=== Begin Enclosure ===
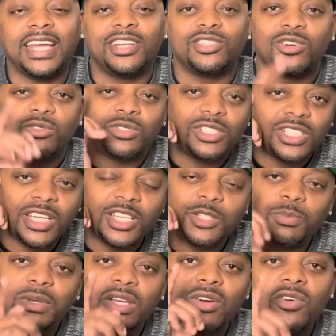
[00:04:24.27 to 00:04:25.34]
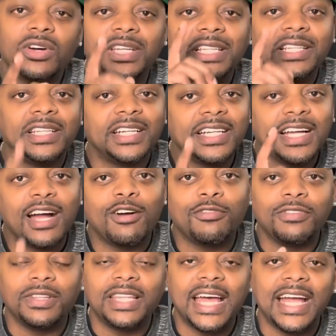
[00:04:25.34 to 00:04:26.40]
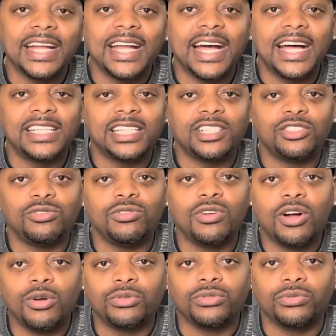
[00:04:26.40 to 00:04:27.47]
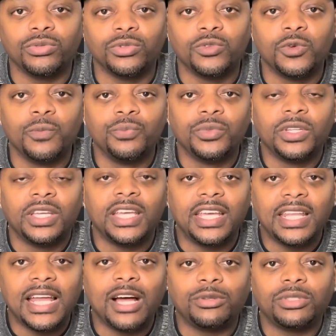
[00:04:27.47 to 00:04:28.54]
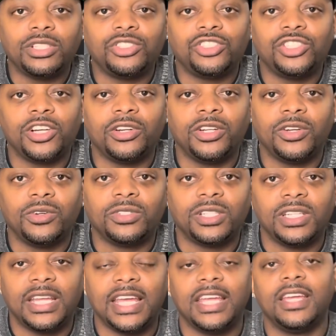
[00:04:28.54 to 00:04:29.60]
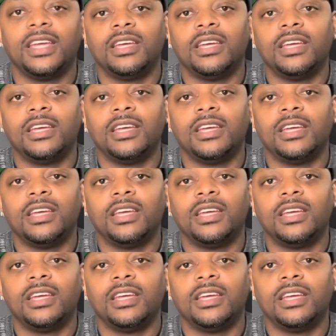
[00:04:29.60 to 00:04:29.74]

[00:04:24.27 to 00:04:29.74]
So just be on the lookout for that, guys, as you go through and out there the journey on today.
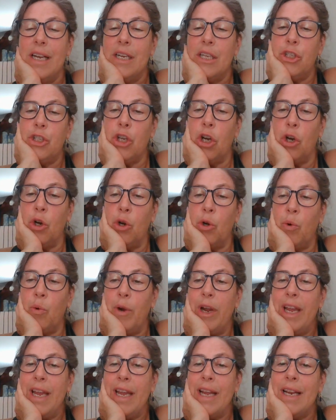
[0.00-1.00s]

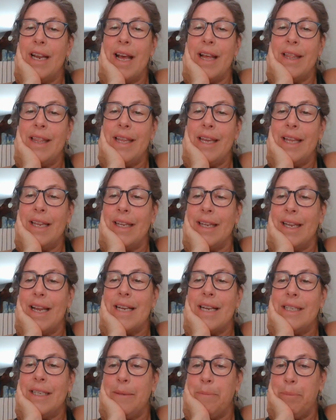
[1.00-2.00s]
So in the
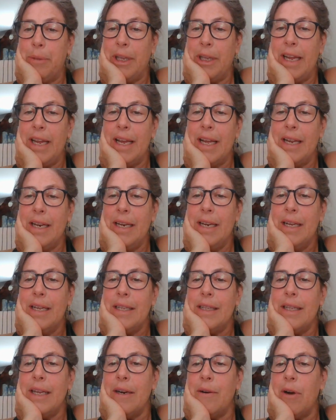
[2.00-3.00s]
lesson plan,
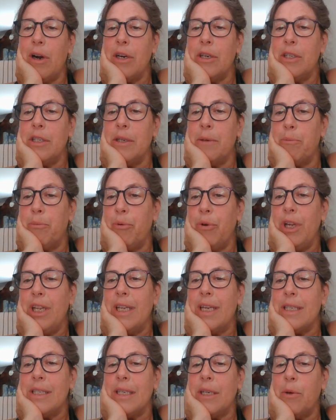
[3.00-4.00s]
there are some
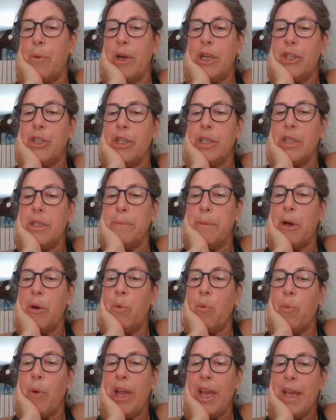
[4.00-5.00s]
pre-lesson questions
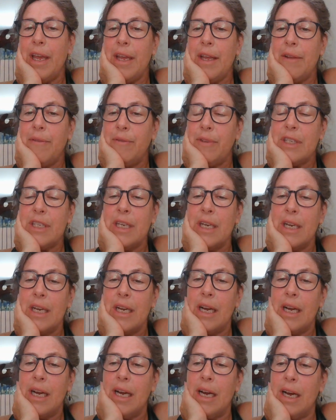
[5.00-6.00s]
about waves.
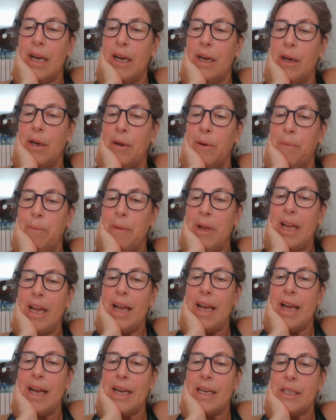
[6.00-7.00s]

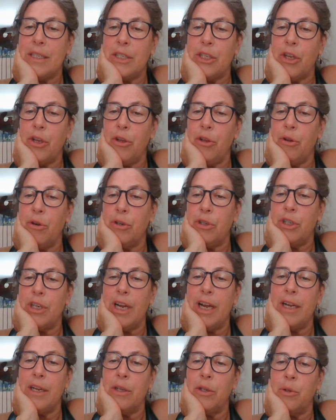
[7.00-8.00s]
Ask your
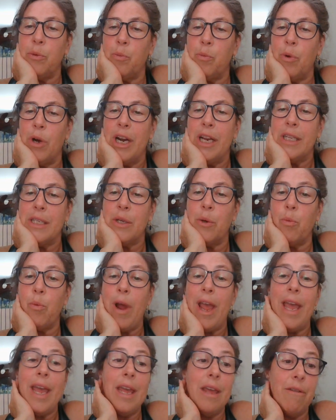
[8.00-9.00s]
child what is a
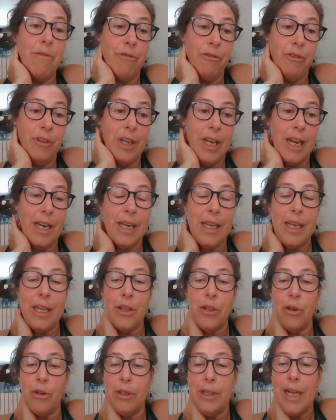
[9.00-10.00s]
wave and
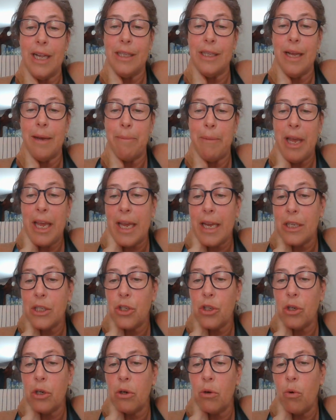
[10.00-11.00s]
either let them
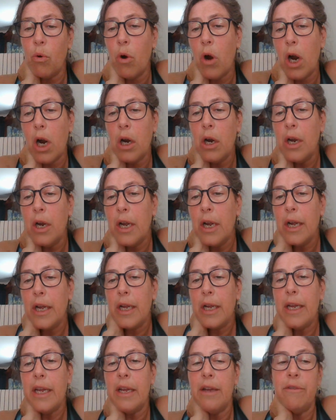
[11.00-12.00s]
answer or
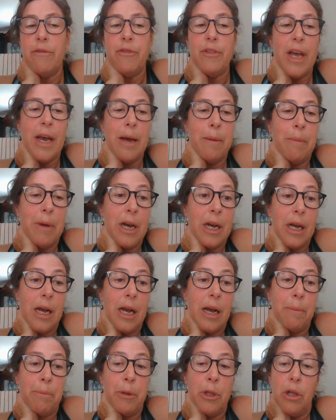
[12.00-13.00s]
give them a
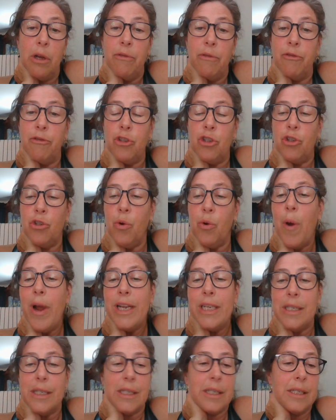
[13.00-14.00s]
couple of
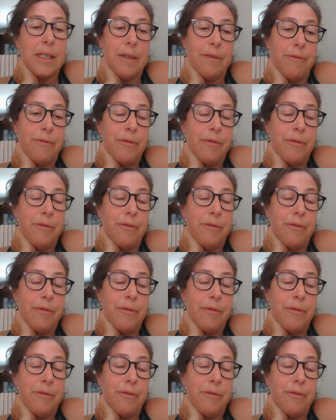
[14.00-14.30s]
choices.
=== End Enclosure ===
TASK PROMPT: Give the listing again exactly, excluding pictures.

RESULT OF THE TASK:
[00:04:24.27 to 00:04:25.34]
[00:04:25.34 to 00:04:26.40]
[00:04:26.40 to 00:04:27.47]
[00:04:27.47 to 00:04:28.54]
[00:04:28.54 to 00:04:29.60]
[00:04:29.60 to 00:04:29.74]

[00:04:24.27 to 00:04:29.74]
So just be on the lookout for that, guys, as you go through and out there the journey on today.
[0.00-1.00s]

[1.00-2.00s]
So in the
[2.00-3.00s]
lesson plan,
[3.00-4.00s]
there are some
[4.00-5.00s]
pre-lesson questions
[5.00-6.00s]
about waves.
[6.00-7.00s]

[7.00-8.00s]
Ask your
[8.00-9.00s]
child what is a
[9.00-10.00s]
wave and
[10.00-11.00s]
either let them
[11.00-12.00s]
answer or
[12.00-13.00s]
give them a
[13.00-14.00s]
couple of
[14.00-14.30s]
choices.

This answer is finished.